▶ **Problem to solve**: For this exercise, transcribe all the entries exactly as given and omit the images.

▶ **Exercise data**:
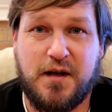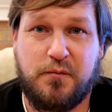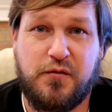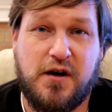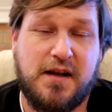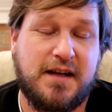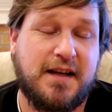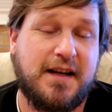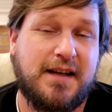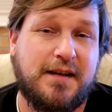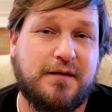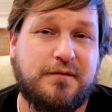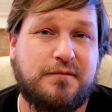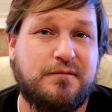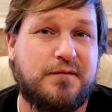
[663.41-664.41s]
I probably
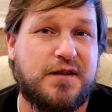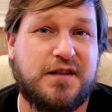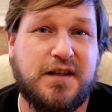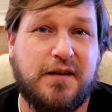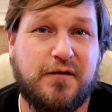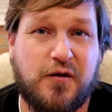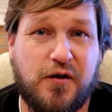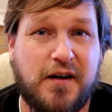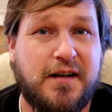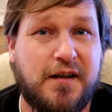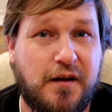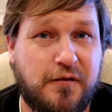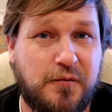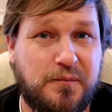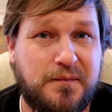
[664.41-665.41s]
have 7 or 8
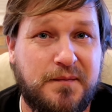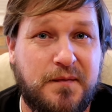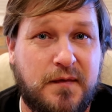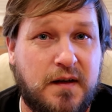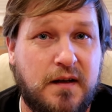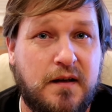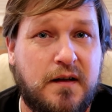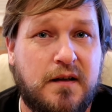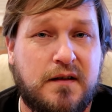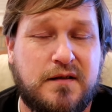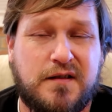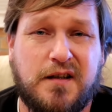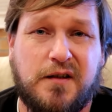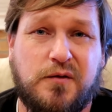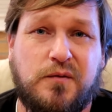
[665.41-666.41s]
of them.
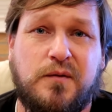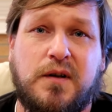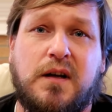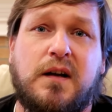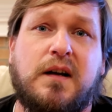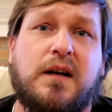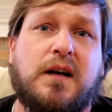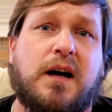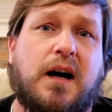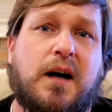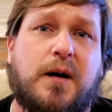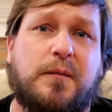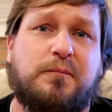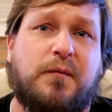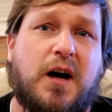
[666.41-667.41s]
So
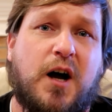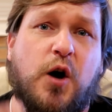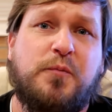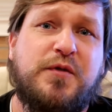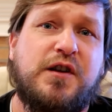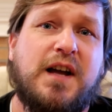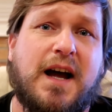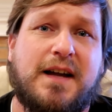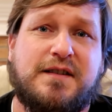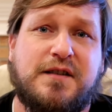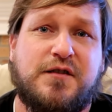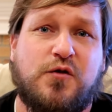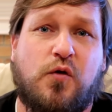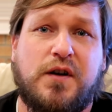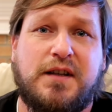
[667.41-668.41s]
I hope you guys
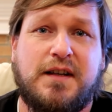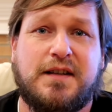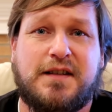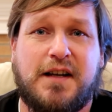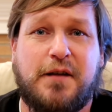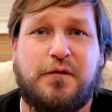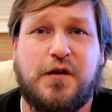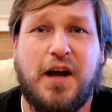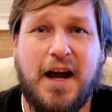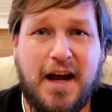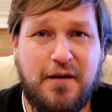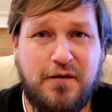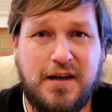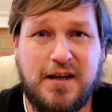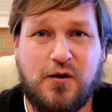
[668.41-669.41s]
enjoyed this. If you
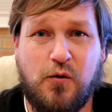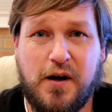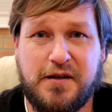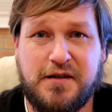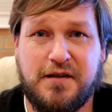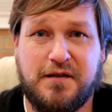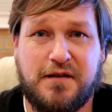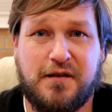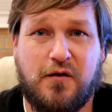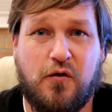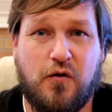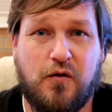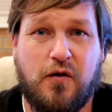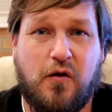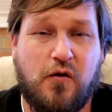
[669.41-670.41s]
have any questions
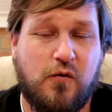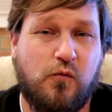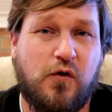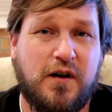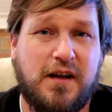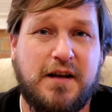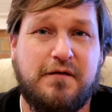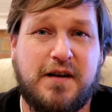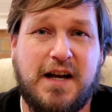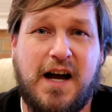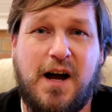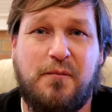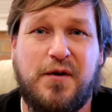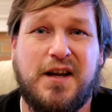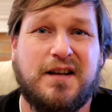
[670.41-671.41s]
or want to leave a
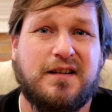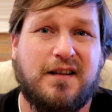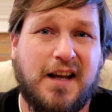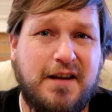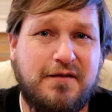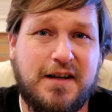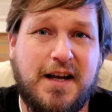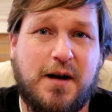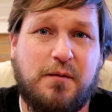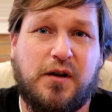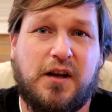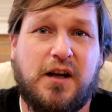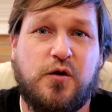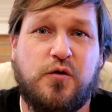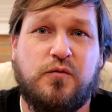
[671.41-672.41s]
comment, leave it down
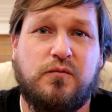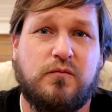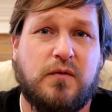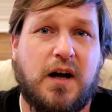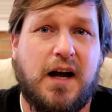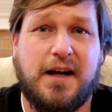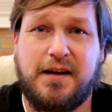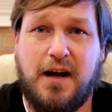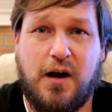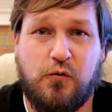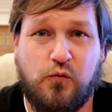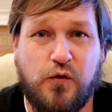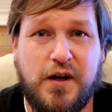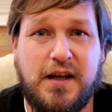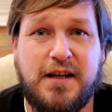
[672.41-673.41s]
below. I
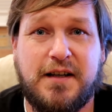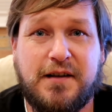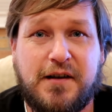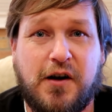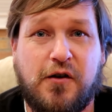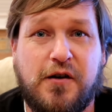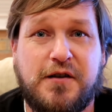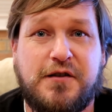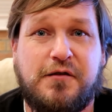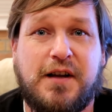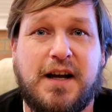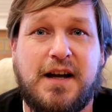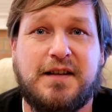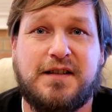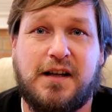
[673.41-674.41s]
really encourage you
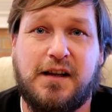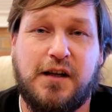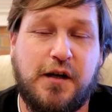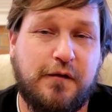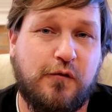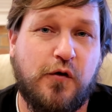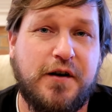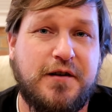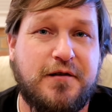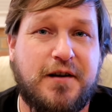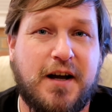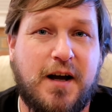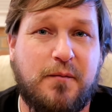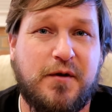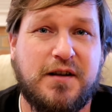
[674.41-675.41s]
guys. I love reading your
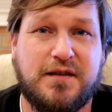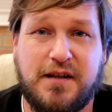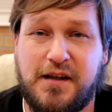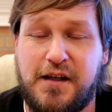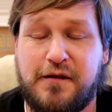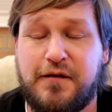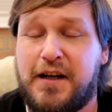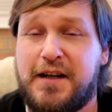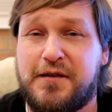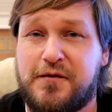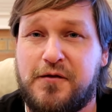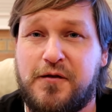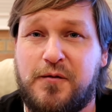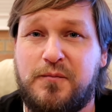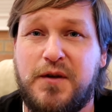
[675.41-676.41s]
comments. I love
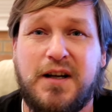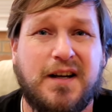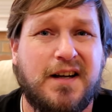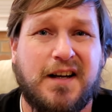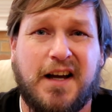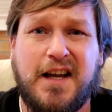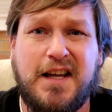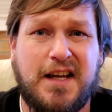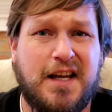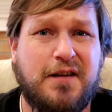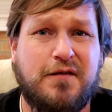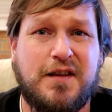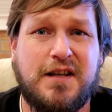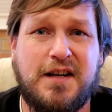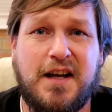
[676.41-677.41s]
answering them.
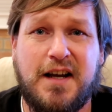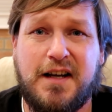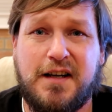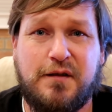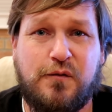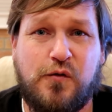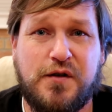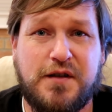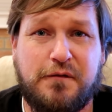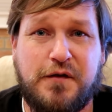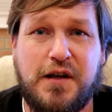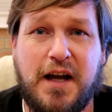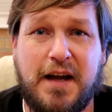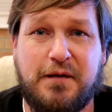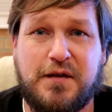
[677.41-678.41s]
Even the negative ones. If
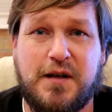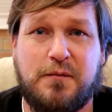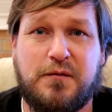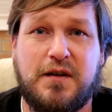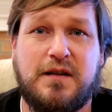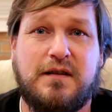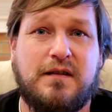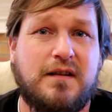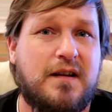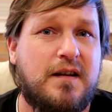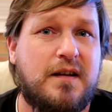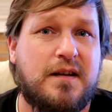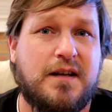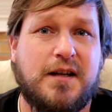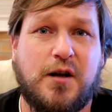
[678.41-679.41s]
you have something,
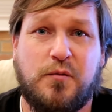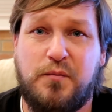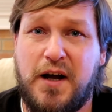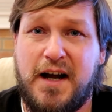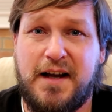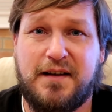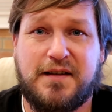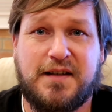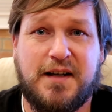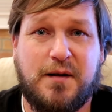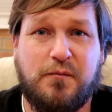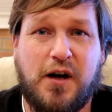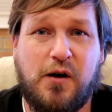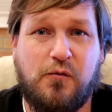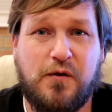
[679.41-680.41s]
you know, bad to say
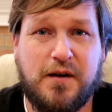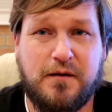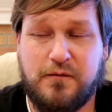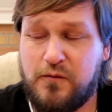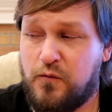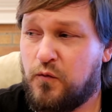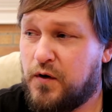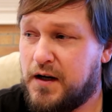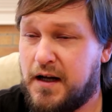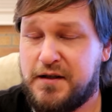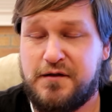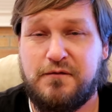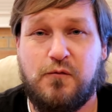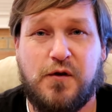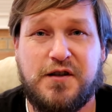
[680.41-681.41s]
about
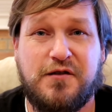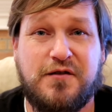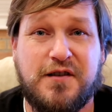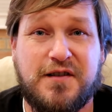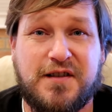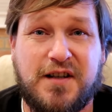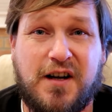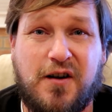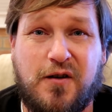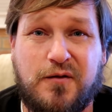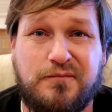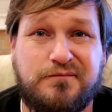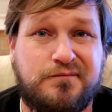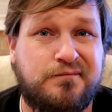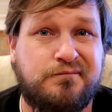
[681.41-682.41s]
what you just
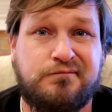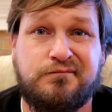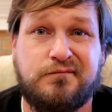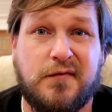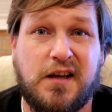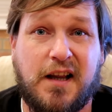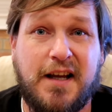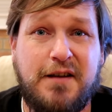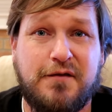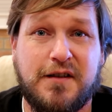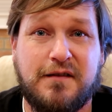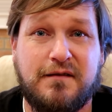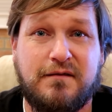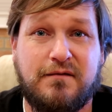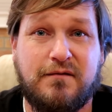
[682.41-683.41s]
saw, leave
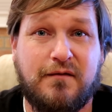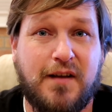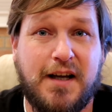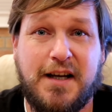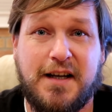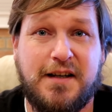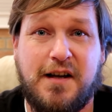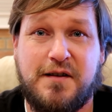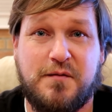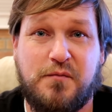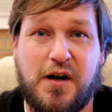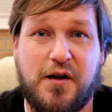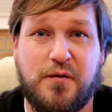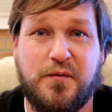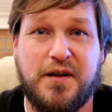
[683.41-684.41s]
it. It doesn't
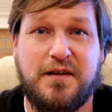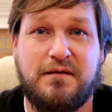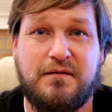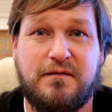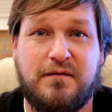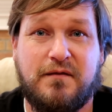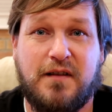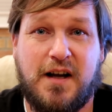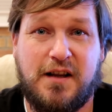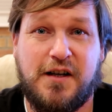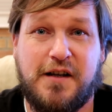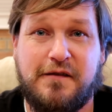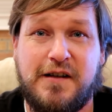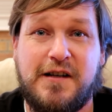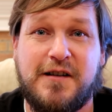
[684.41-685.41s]
bother me. I
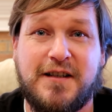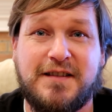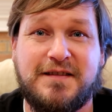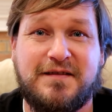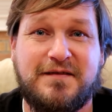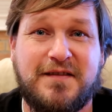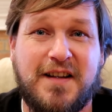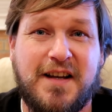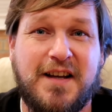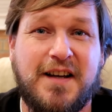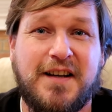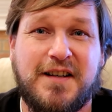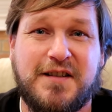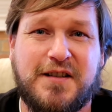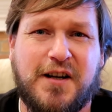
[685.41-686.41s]
love hearing it.
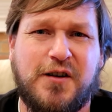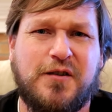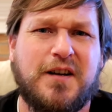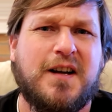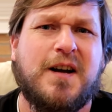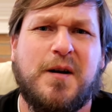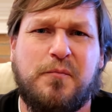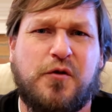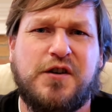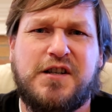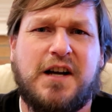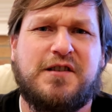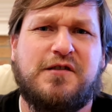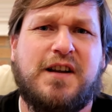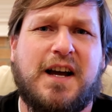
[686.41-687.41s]
So
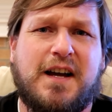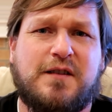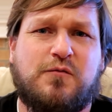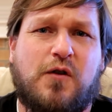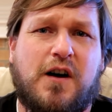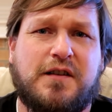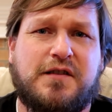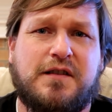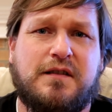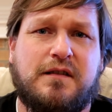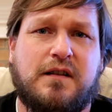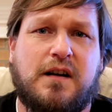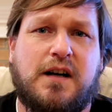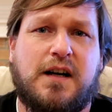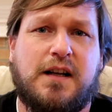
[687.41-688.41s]
appreciate you guys
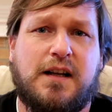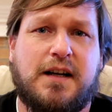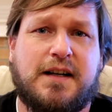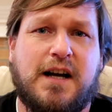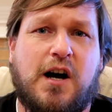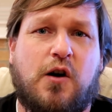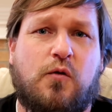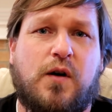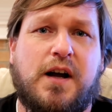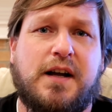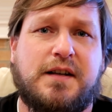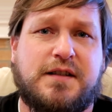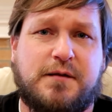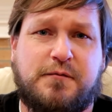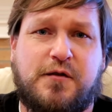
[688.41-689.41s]
watching. Like
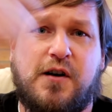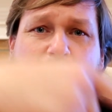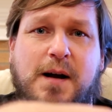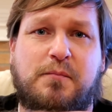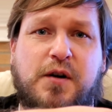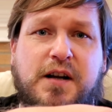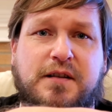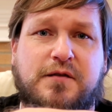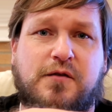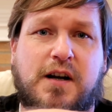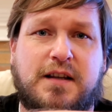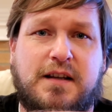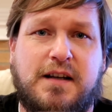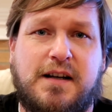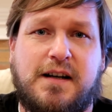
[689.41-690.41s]
always, subscribe button's
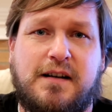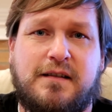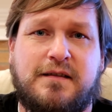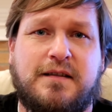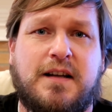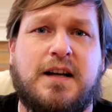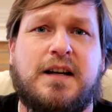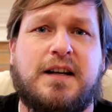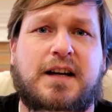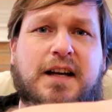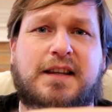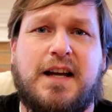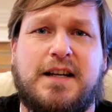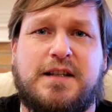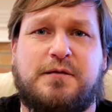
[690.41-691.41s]
right there.
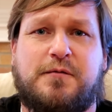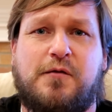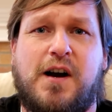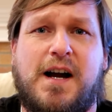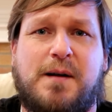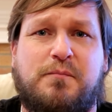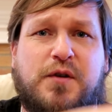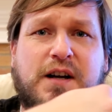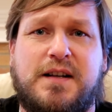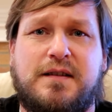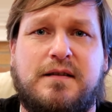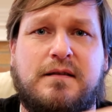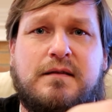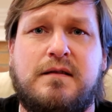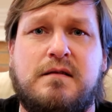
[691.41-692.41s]
Hit that subscribe
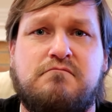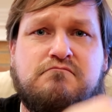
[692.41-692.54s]
button.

▶ **Exercise result**:
[663.41-664.41s]
I probably
[664.41-665.41s]
have 7 or 8
[665.41-666.41s]
of them.
[666.41-667.41s]
So
[667.41-668.41s]
I hope you guys
[668.41-669.41s]
enjoyed this. If you
[669.41-670.41s]
have any questions
[670.41-671.41s]
or want to leave a
[671.41-672.41s]
comment, leave it down
[672.41-673.41s]
below. I
[673.41-674.41s]
really encourage you
[674.41-675.41s]
guys. I love reading your
[675.41-676.41s]
comments. I love
[676.41-677.41s]
answering them.
[677.41-678.41s]
Even the negative ones. If
[678.41-679.41s]
you have something,
[679.41-680.41s]
you know, bad to say
[680.41-681.41s]
about
[681.41-682.41s]
what you just
[682.41-683.41s]
saw, leave
[683.41-684.41s]
it. It doesn't
[684.41-685.41s]
bother me. I
[685.41-686.41s]
love hearing it.
[686.41-687.41s]
So
[687.41-688.41s]
appreciate you guys
[688.41-689.41s]
watching. Like
[689.41-690.41s]
always, subscribe button's
[690.41-691.41s]
right there.
[691.41-692.41s]
Hit that subscribe
[692.41-692.54s]
button.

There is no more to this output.